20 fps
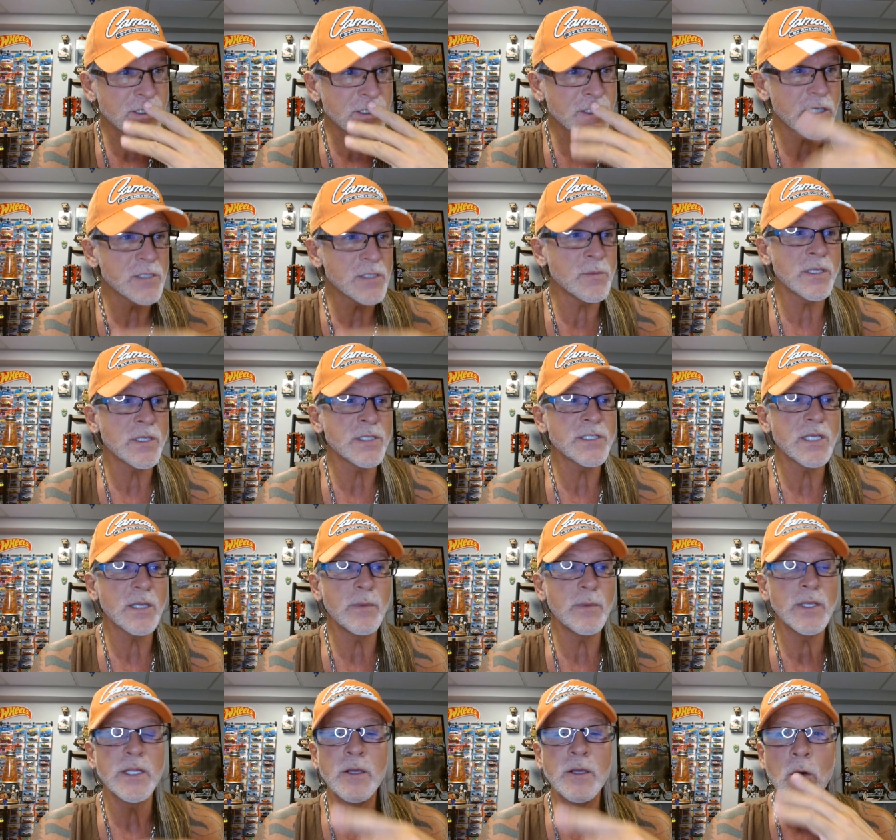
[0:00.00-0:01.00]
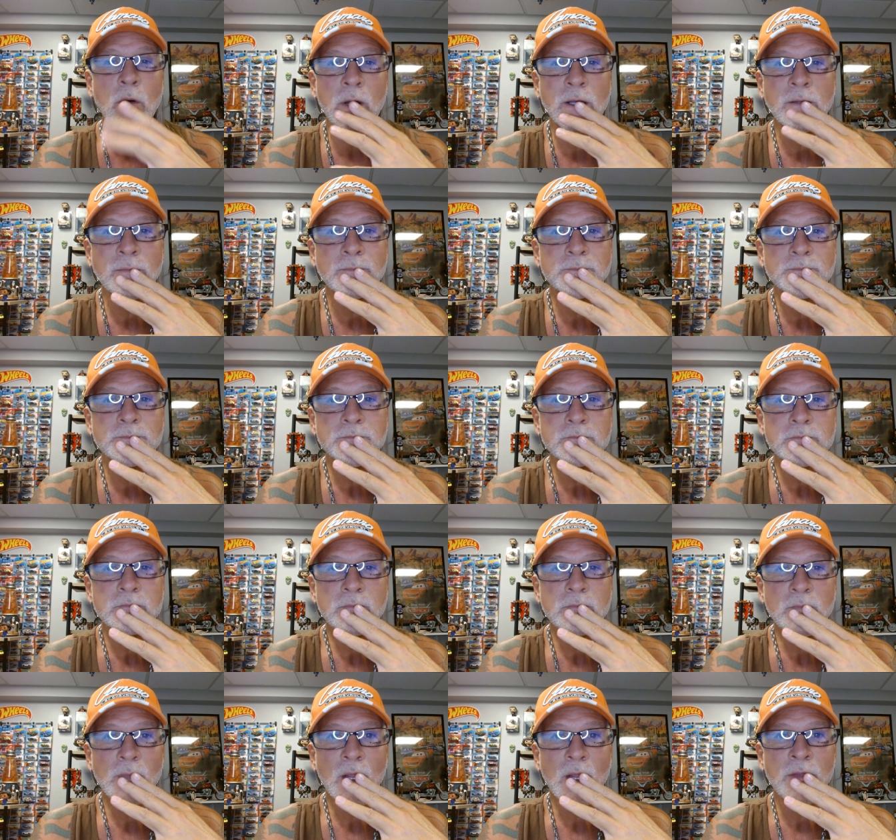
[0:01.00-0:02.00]
excuse me the CBD oil
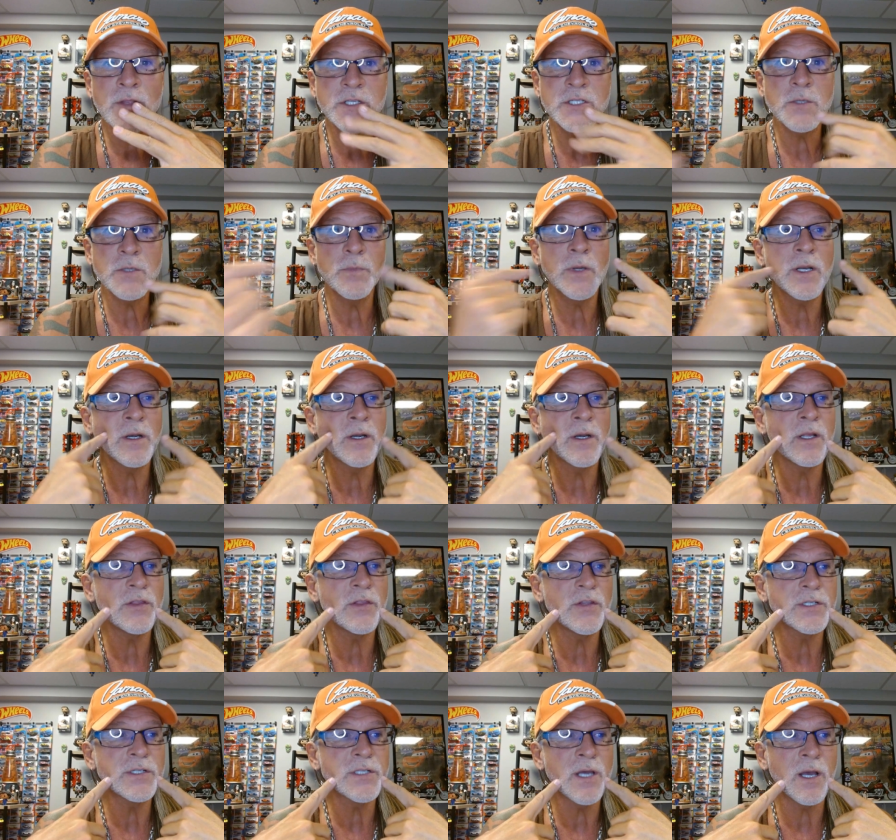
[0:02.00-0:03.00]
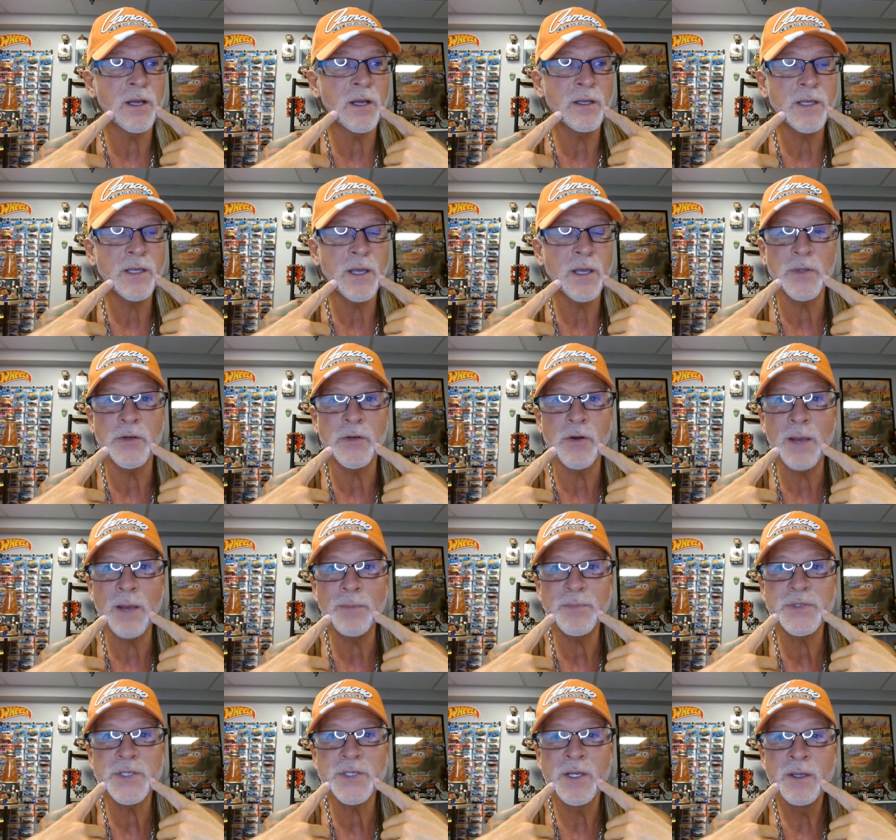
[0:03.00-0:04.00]
that you put underneath your tongue, a couple
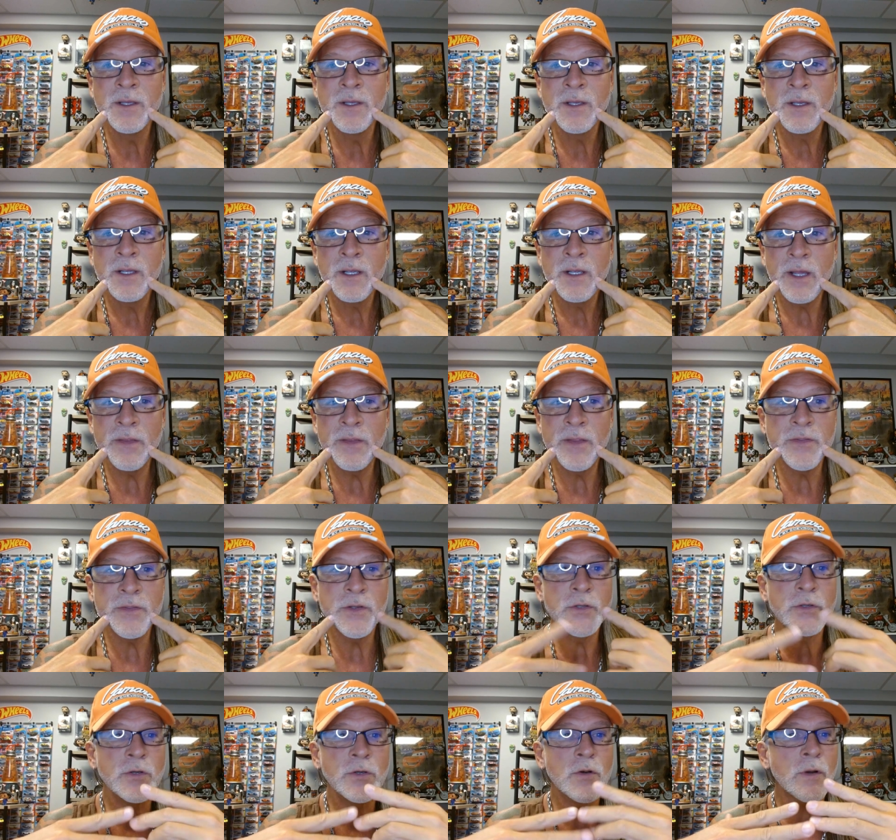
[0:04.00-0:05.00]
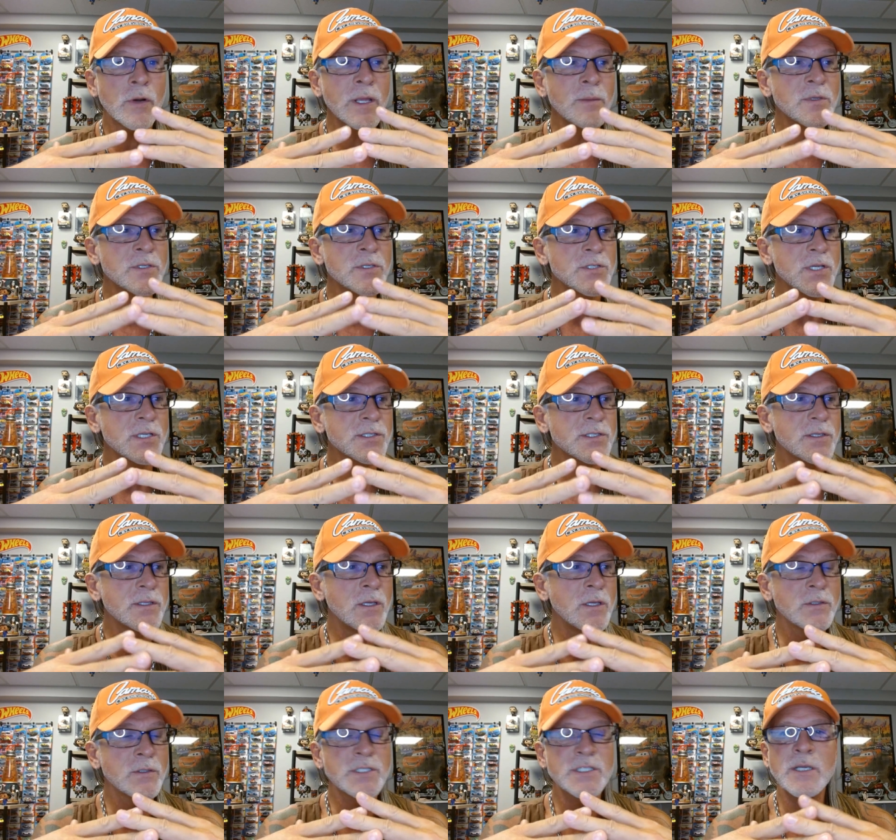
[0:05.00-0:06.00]
drops. And then the new cream is just,
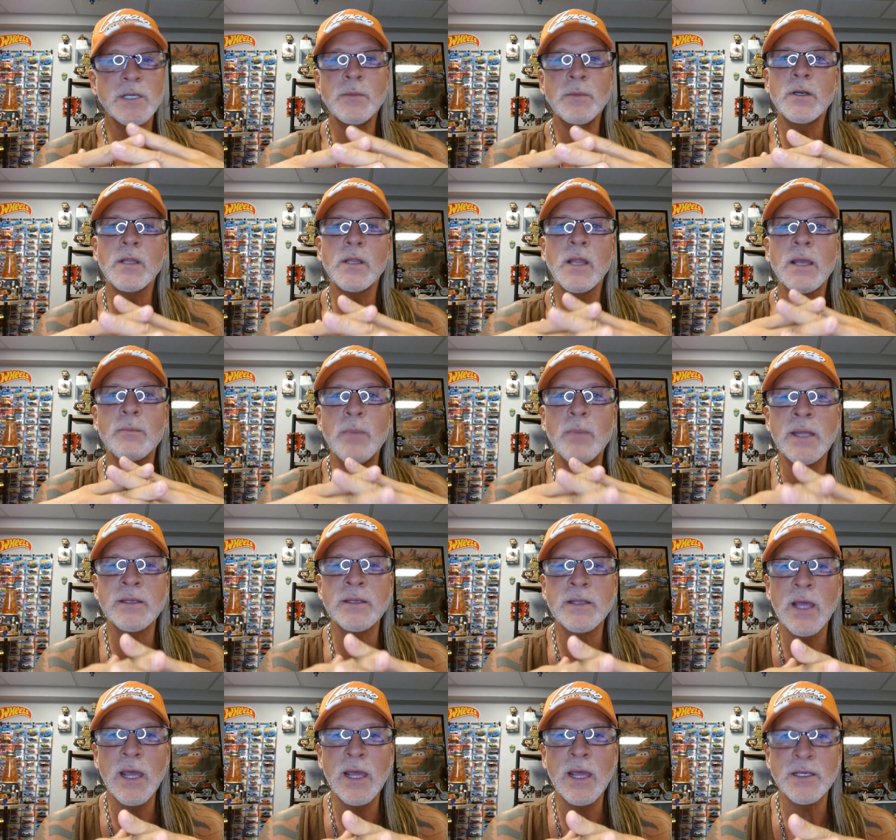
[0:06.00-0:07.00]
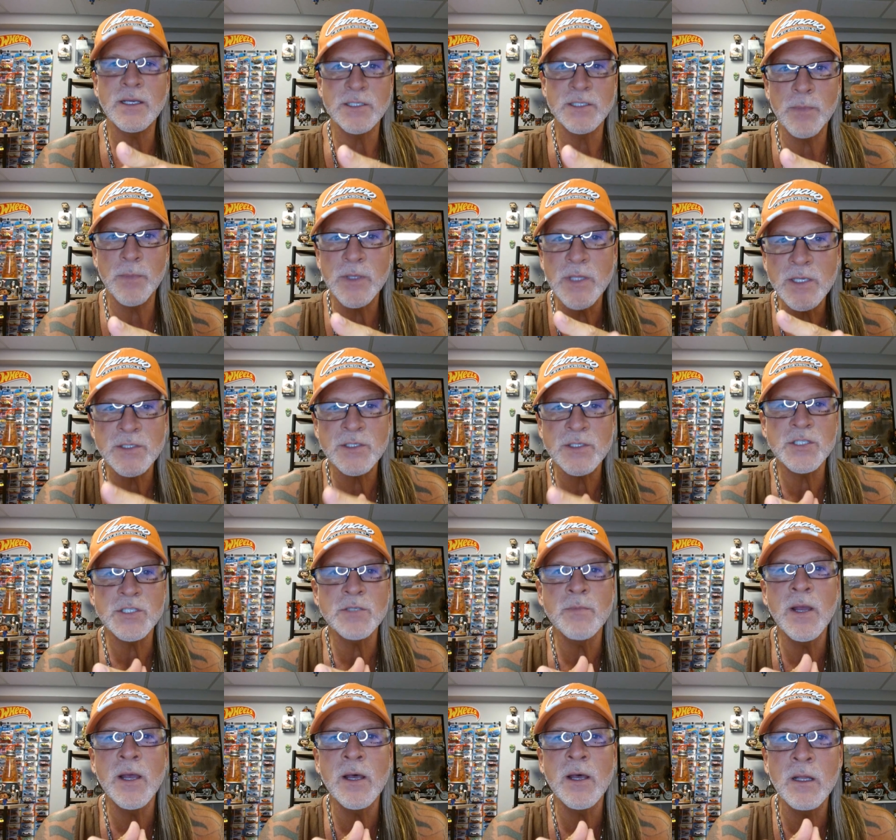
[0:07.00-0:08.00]
you know, it's similar to like Ben Gay, except it doesn't
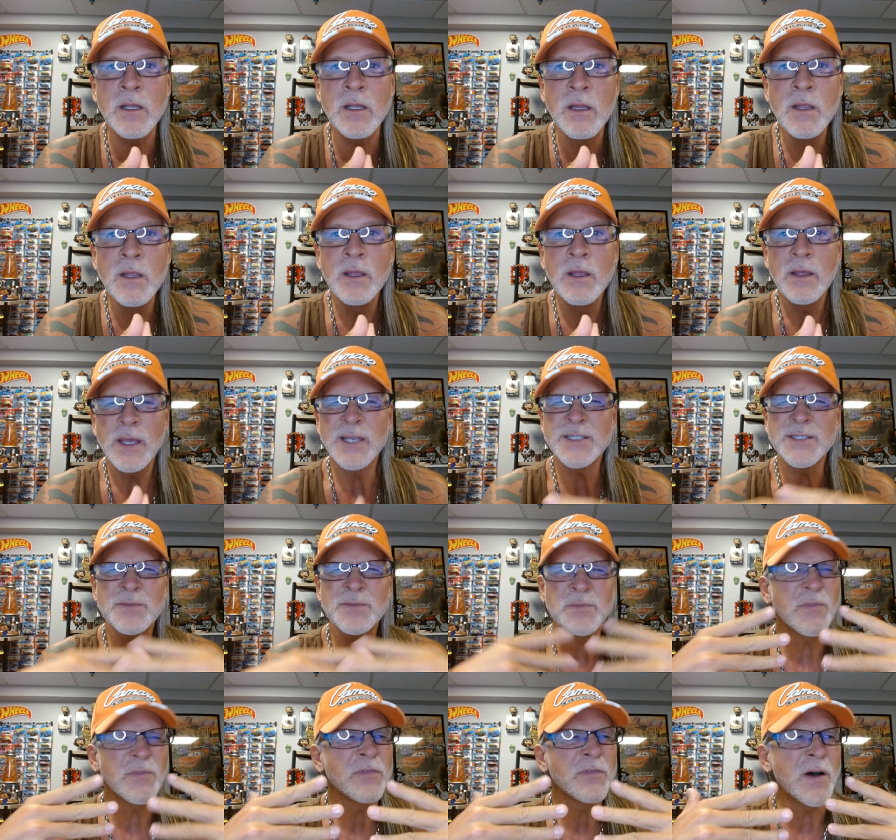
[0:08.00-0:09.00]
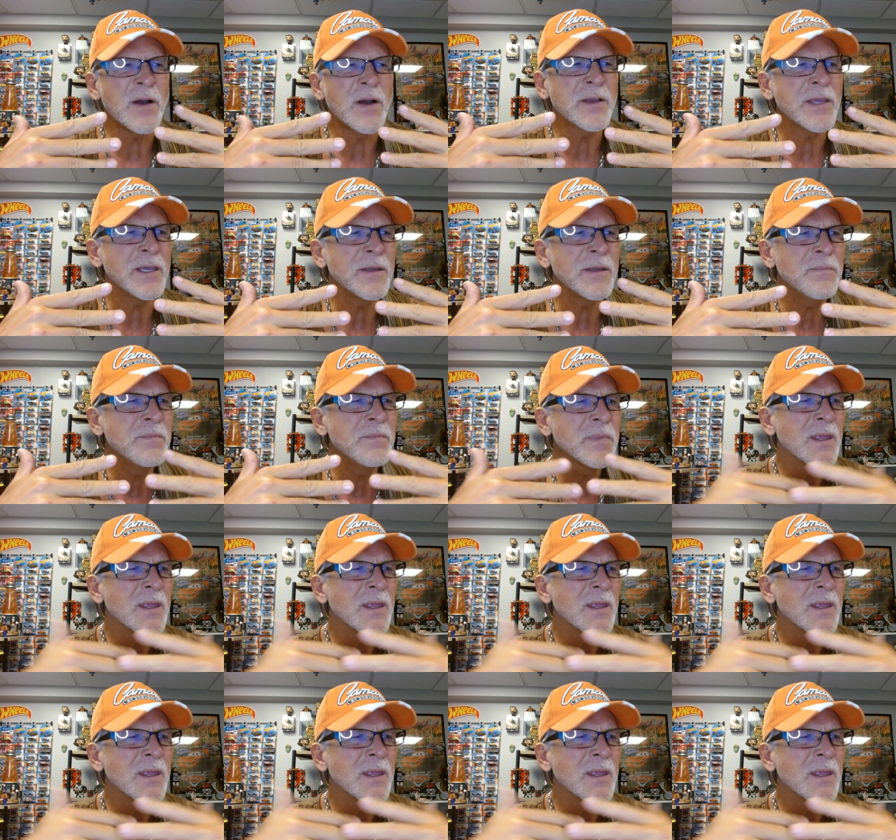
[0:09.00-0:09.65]
smell as funky.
:::::
▸ Description of the task:
Set down only the lines running from the line with "[0:06.00-0:07.00]" to the end of the entries, inclusive; omit every picture.

▸ Output below:
[0:06.00-0:07.00]
[0:07.00-0:08.00]
you know, it's similar to like Ben Gay, except it doesn't
[0:08.00-0:09.00]
[0:09.00-0:09.65]
smell as funky.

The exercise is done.